- _WHAT TO WORK ON_
Repeat all of the data word for word so that only the pictures are missing from the copy.
● ● ● ●
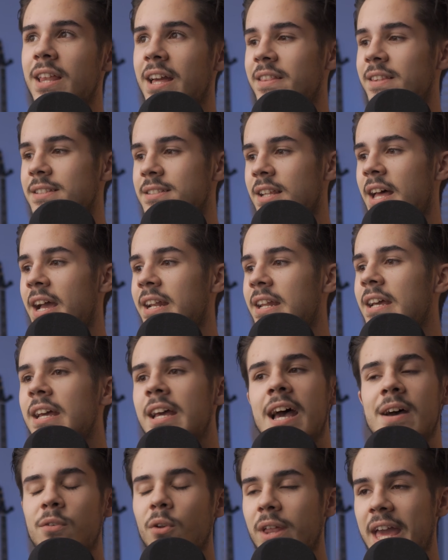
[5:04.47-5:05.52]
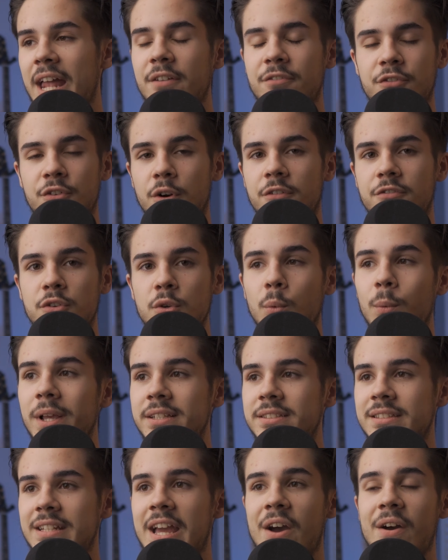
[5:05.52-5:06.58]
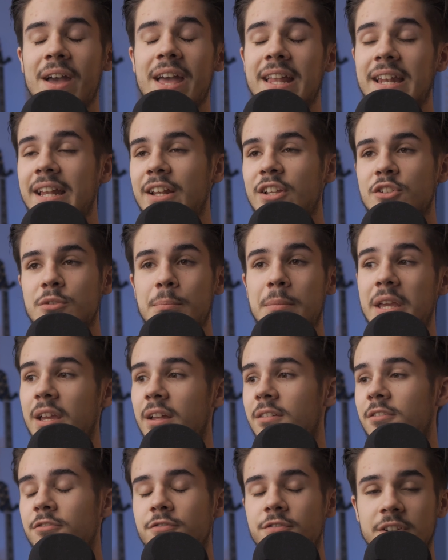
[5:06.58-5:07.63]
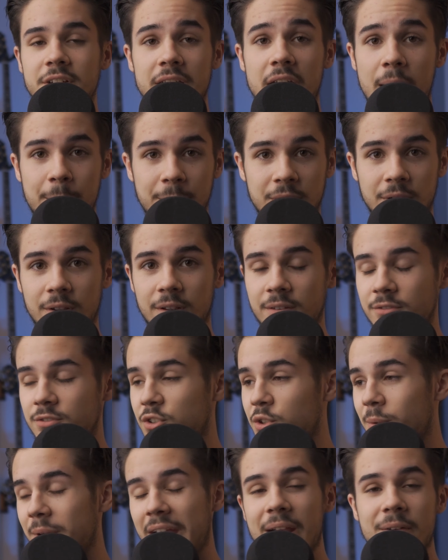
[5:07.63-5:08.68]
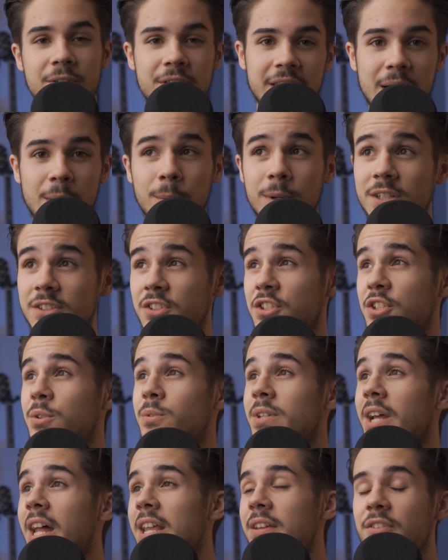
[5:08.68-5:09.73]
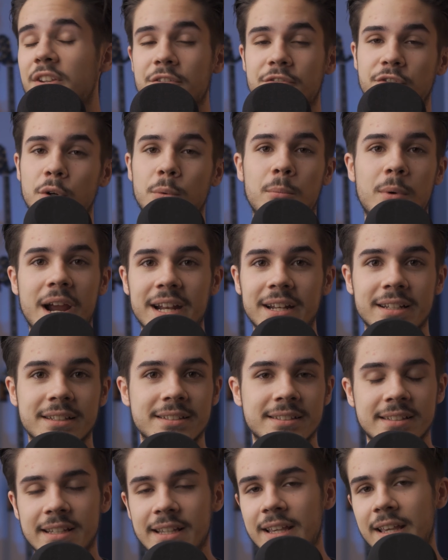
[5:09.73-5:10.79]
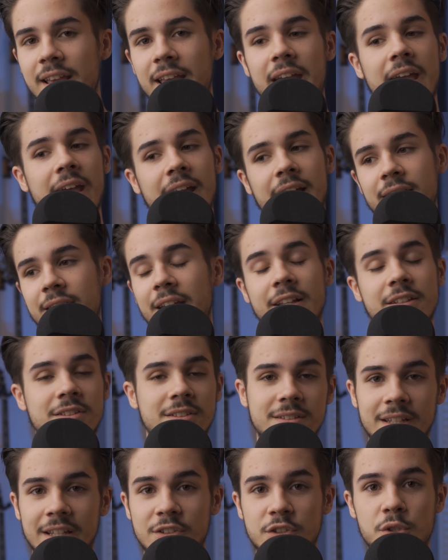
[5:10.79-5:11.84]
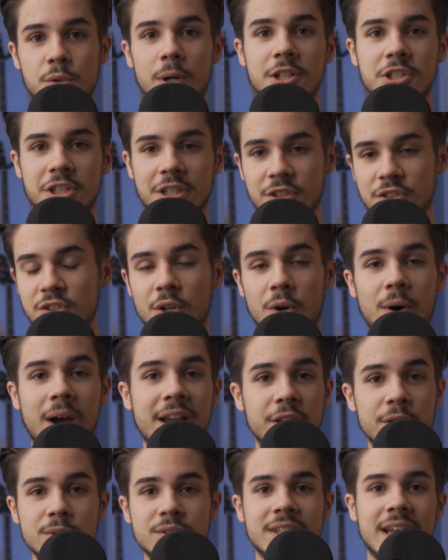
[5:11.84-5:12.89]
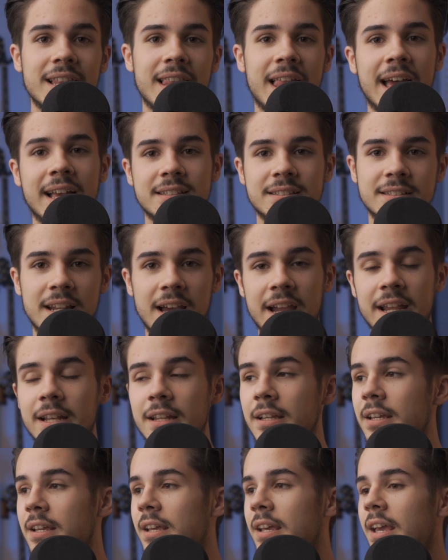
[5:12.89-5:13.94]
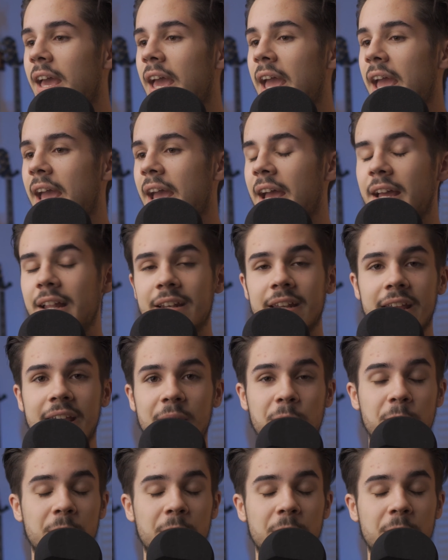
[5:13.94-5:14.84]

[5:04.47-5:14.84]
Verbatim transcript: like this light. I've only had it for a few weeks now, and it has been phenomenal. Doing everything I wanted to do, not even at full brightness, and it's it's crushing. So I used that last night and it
● ● ● ●
- _RESPONSE BOX_
[5:04.47-5:05.52]
[5:05.52-5:06.58]
[5:06.58-5:07.63]
[5:07.63-5:08.68]
[5:08.68-5:09.73]
[5:09.73-5:10.79]
[5:10.79-5:11.84]
[5:11.84-5:12.89]
[5:12.89-5:13.94]
[5:13.94-5:14.84]

[5:04.47-5:14.84]
Verbatim transcript: like this light. I've only had it for a few weeks now, and it has been phenomenal. Doing everything I wanted to do, not even at full brightness, and it's it's crushing. So I used that last night and it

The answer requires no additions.